▶ [EXERCISE AIM]: Every entry should be returned unchanged, with the pictures omitted.

--------------------------------

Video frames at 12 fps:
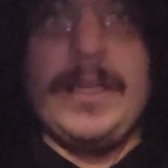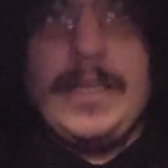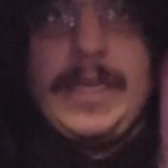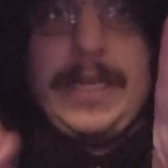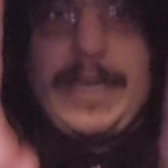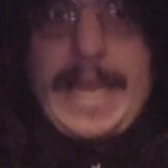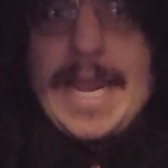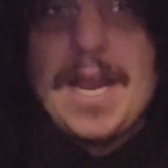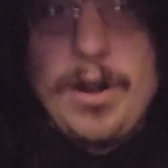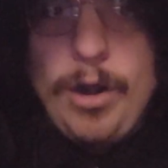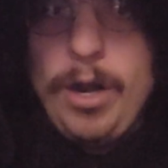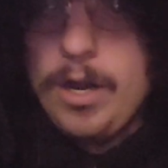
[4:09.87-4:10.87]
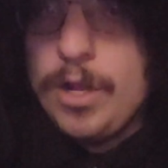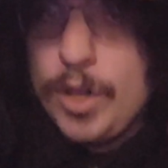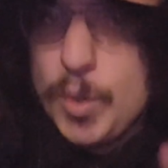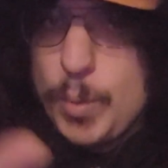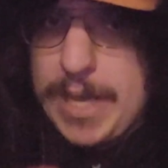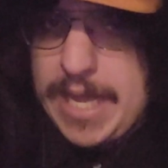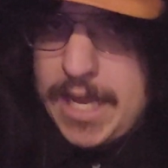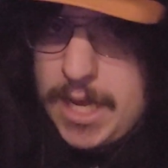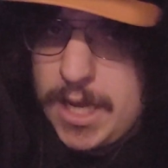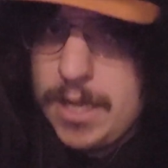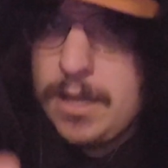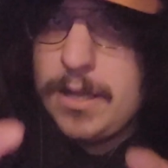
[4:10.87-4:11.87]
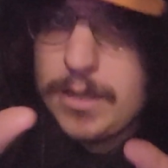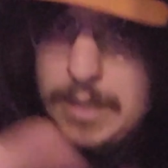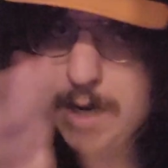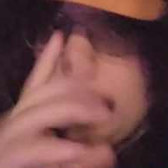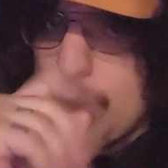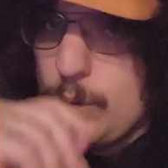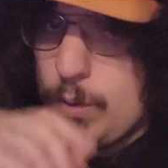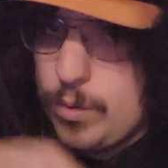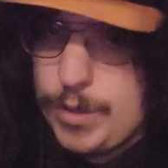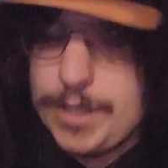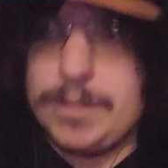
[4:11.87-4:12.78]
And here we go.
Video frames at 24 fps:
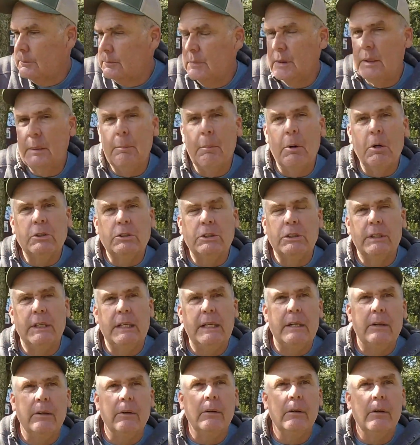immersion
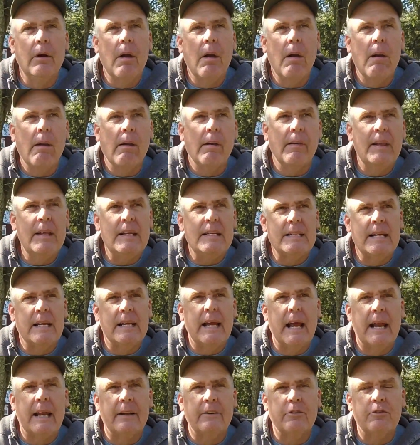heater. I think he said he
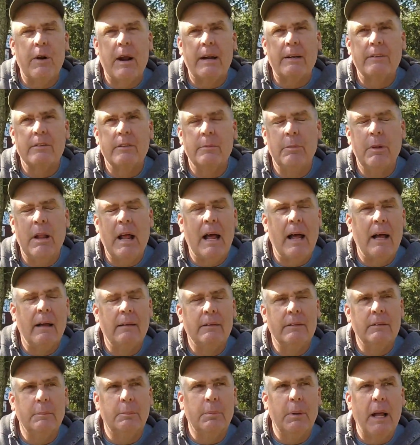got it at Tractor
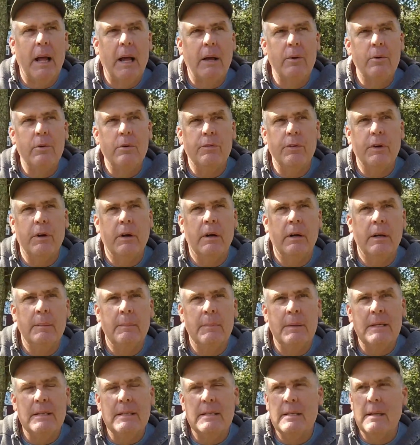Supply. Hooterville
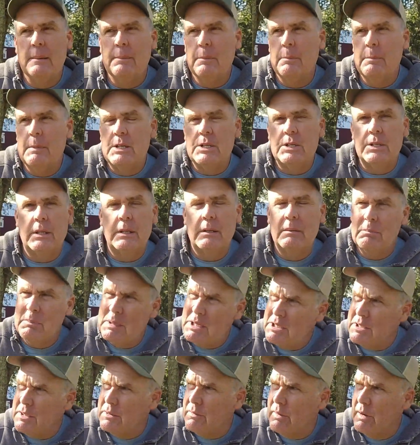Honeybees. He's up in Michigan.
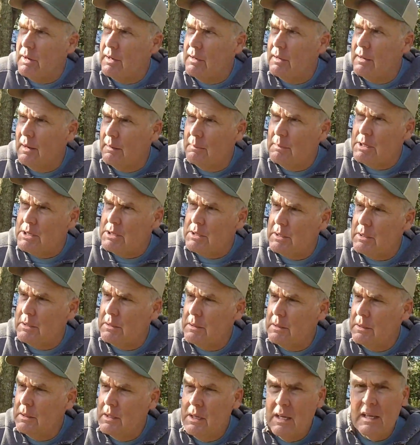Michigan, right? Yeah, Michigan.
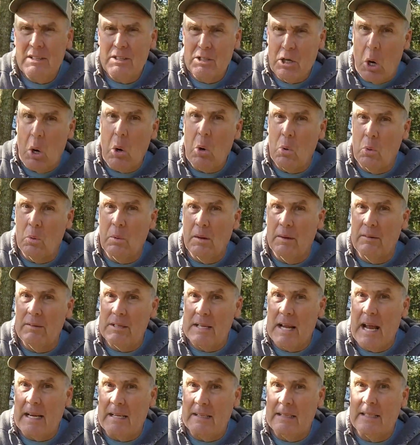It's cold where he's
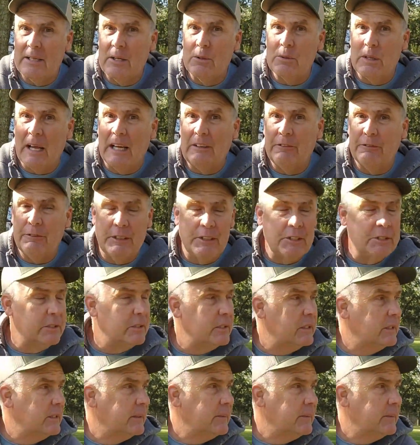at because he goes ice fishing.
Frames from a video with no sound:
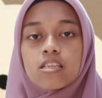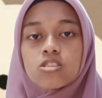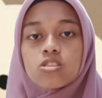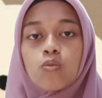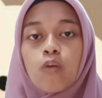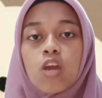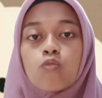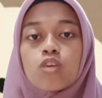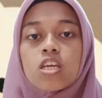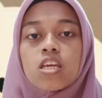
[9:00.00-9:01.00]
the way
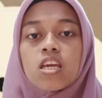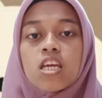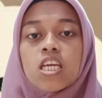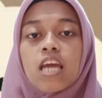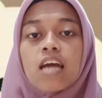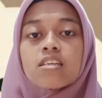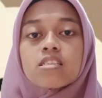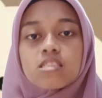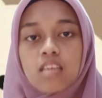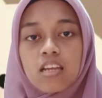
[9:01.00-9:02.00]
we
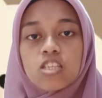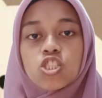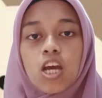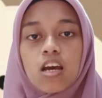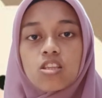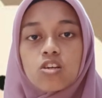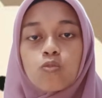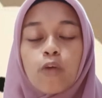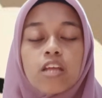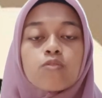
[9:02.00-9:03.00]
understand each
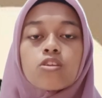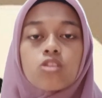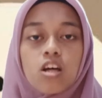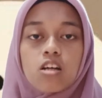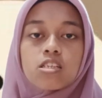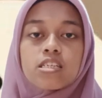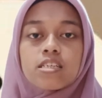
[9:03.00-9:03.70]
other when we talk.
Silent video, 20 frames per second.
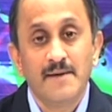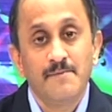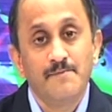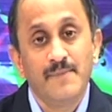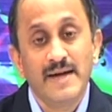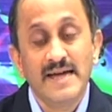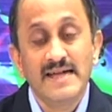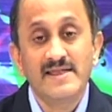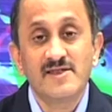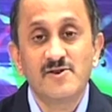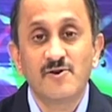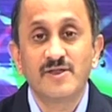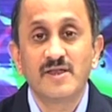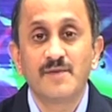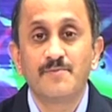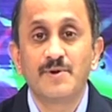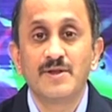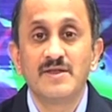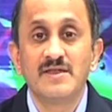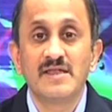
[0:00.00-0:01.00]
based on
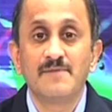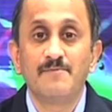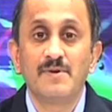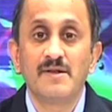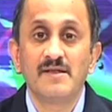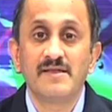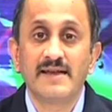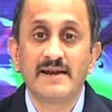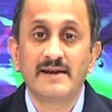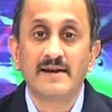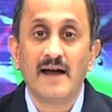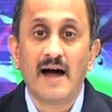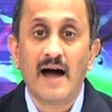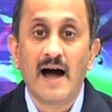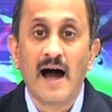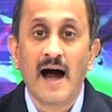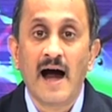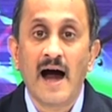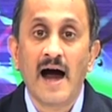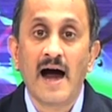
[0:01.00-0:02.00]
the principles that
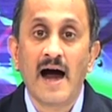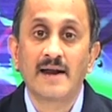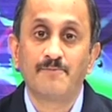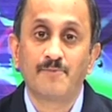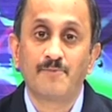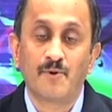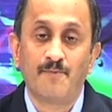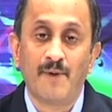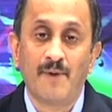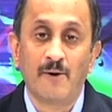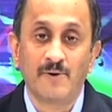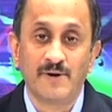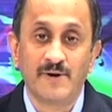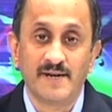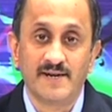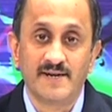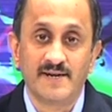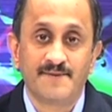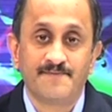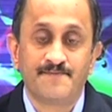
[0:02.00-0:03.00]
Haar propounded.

--------------------------------

▶ [RESULT FOR THIS TASK]:
Video frames at 12 fps:
[4:09.87-4:10.87]
[4:10.87-4:11.87]
[4:11.87-4:12.78]
And here we go.
Video frames at 24 fps:
immersion
heater. I think he said he
got it at Tractor
Supply. Hooterville
Honeybees. He's up in Michigan.
Michigan, right? Yeah, Michigan.
It's cold where he's
at because he goes ice fishing.
Frames from a video with no sound:
[9:00.00-9:01.00]
the way
[9:01.00-9:02.00]
we
[9:02.00-9:03.00]
understand each
[9:03.00-9:03.70]
other when we talk.
Silent video, 20 frames per second.
[0:00.00-0:01.00]
based on
[0:01.00-0:02.00]
the principles that
[0:02.00-0:03.00]
Haar propounded.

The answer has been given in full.